Zeng, Ni, Huang, Rong, Li, Nan, Jiang, Hongmei, Li, Ruobi, Wang, Fei, Chen, Wen, Xia, Min, Wang, Qing
Molecular and cellular endocrinology 2018 v.474 pp. 260-271
3' untranslated regions, crosslinking, databases, environmental factors, fatty liver, free fatty acids, gene overexpression, genes, humans, liver, luciferase, mice, microRNA, models, oleic acid, palmitates, precipitin tests, protein synthesis, therapeutics, thyroid hormones, triacylglycerols
The thyroid hormone responsive spot 14 (THRSP) gene is a de novo lipogenesis-related gene that plays a significant role in the initiation and development of nonalcoholic fatty liver disease (NAFLD). Several previous studies had shown that endogenous and environmental factors could regulate the expression of THRSP. The role of microRNAs (miRNAs), however, in controlling THRSP expression has not been investigated. In this study, we first constructed the hepatic steatosis cell model by using a mixture of free fatty acids (FFAs; oleate/palmitate, 2:1 ratio) to treat and demonstrate the promotive role of THRSP in lipid accumulation in hepatic cells.
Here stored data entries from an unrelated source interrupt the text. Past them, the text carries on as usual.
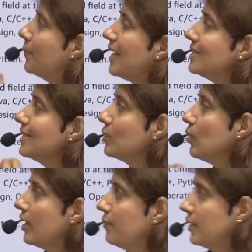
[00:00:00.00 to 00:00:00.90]
basic
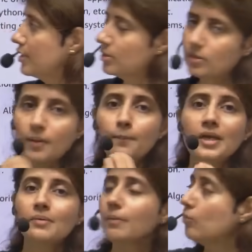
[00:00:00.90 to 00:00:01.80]
qualification, the
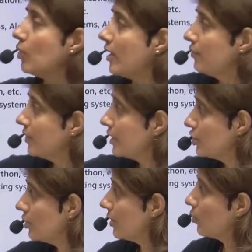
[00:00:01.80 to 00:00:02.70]
minimum
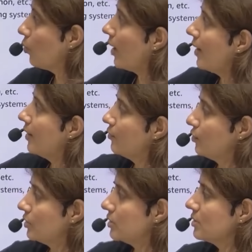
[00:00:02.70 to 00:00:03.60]
qualification required
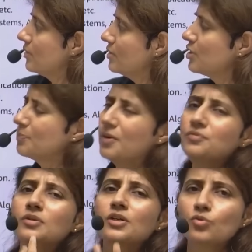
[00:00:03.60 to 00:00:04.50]
for this. This is
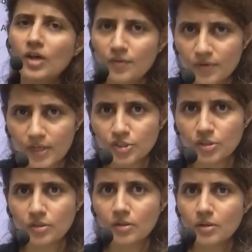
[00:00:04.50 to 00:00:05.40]
preferred
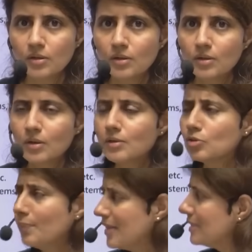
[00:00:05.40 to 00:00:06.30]
qualification.
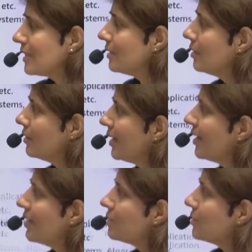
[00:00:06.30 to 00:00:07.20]
So basically the
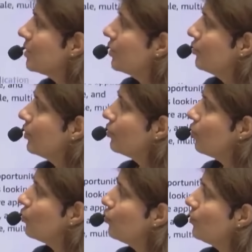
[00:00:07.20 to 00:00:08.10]
thing is, your
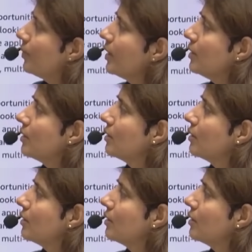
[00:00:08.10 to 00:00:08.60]
role would be,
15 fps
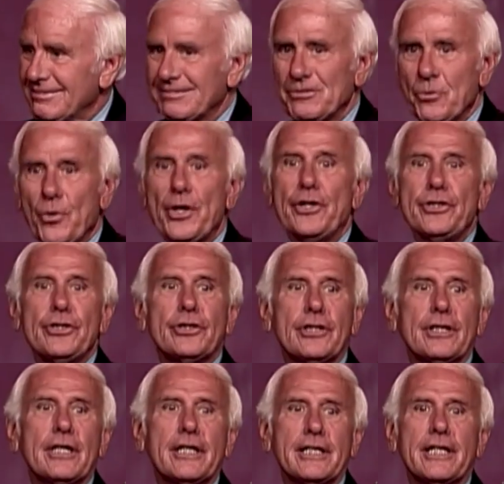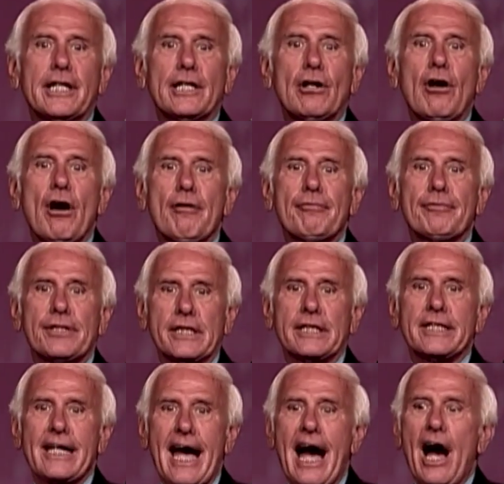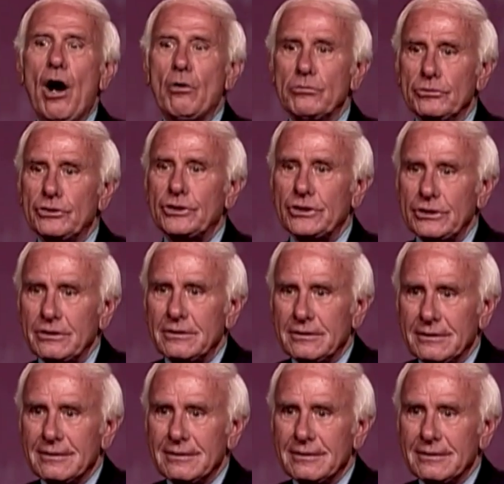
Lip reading: When are you gonna get off the couch?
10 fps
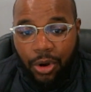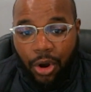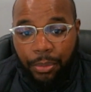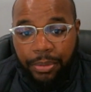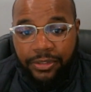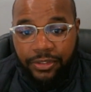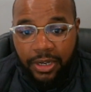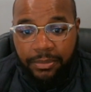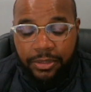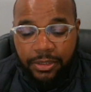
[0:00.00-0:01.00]
opens
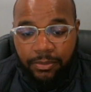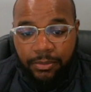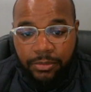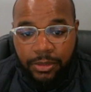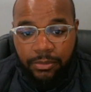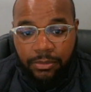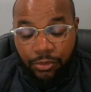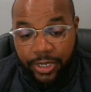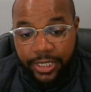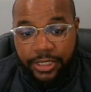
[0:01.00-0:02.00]
up some
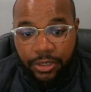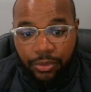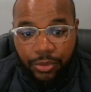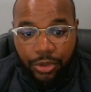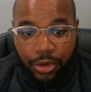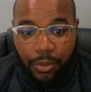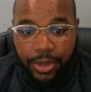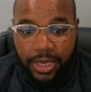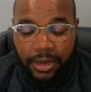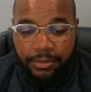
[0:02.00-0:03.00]
risk, when
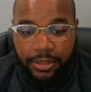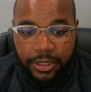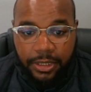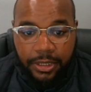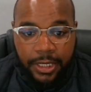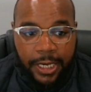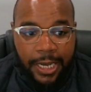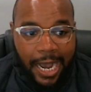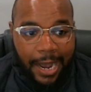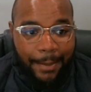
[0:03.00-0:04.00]
we come to
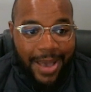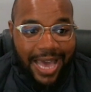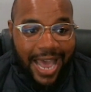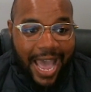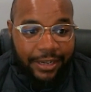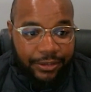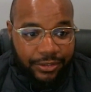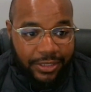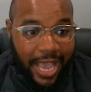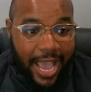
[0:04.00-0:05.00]
bad
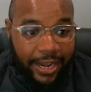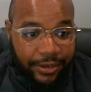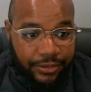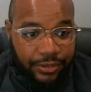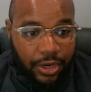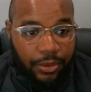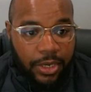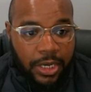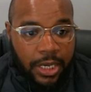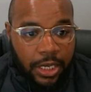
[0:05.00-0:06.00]
actors and hackers.
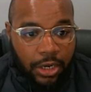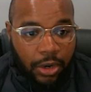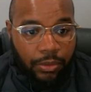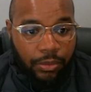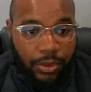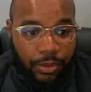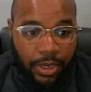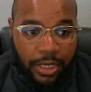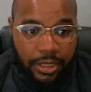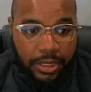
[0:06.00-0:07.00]
So, we
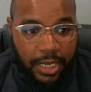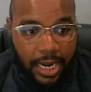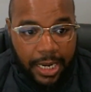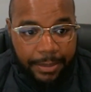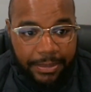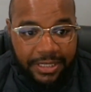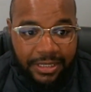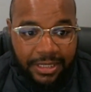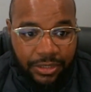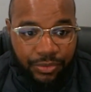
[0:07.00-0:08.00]
want
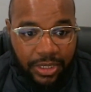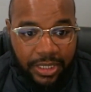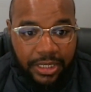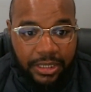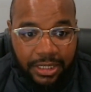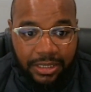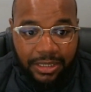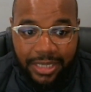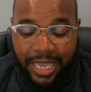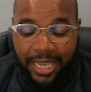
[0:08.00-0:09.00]
businesses really
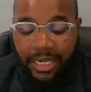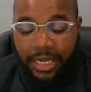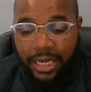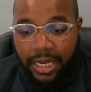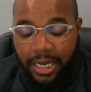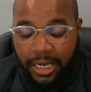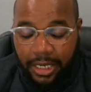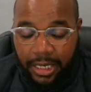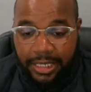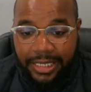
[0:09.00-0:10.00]
to take
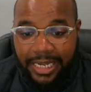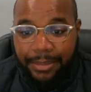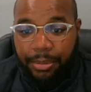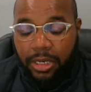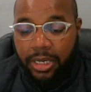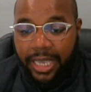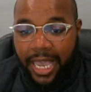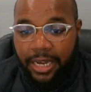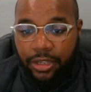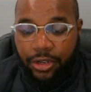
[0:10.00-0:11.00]
a deep look
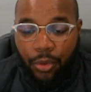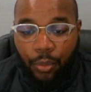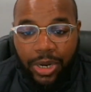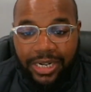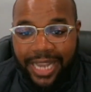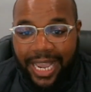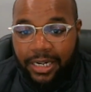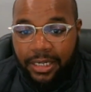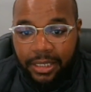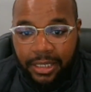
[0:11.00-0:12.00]
at, what
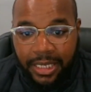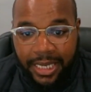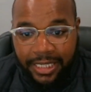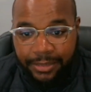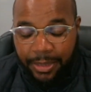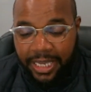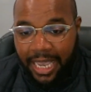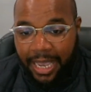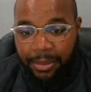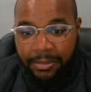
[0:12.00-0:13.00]
data is being
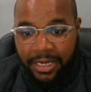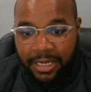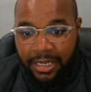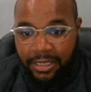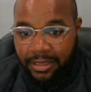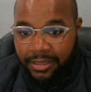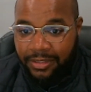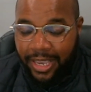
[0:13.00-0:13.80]
implemented into this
By analyzing the photoactivatable ribonucleoside-enhanced crosslinking and immunoprecipitation (PAR-CLIP) database and performing a luciferase reporter assay, we confirmed that microRNA-451a specifically binds to mouse and human THRSP 3′UTR and inhibits its activity. Overexpression of miR-451a efficiently reduced THRSP mRNA and protein expression as well as triglyceride (TG) accumulation in cultured hepatic cells (AML12 and HepG2). Moreover, overexpression of miR-451a significantly decreases TG accumulation in the livers of mice injected with an miR-451a agomir. All these results demonstrated that miR-451a might participate in the FFA-induced hepatic steatosis by regulating the expression of the THRSP gene which represents a new potential target for NAFLD therapy.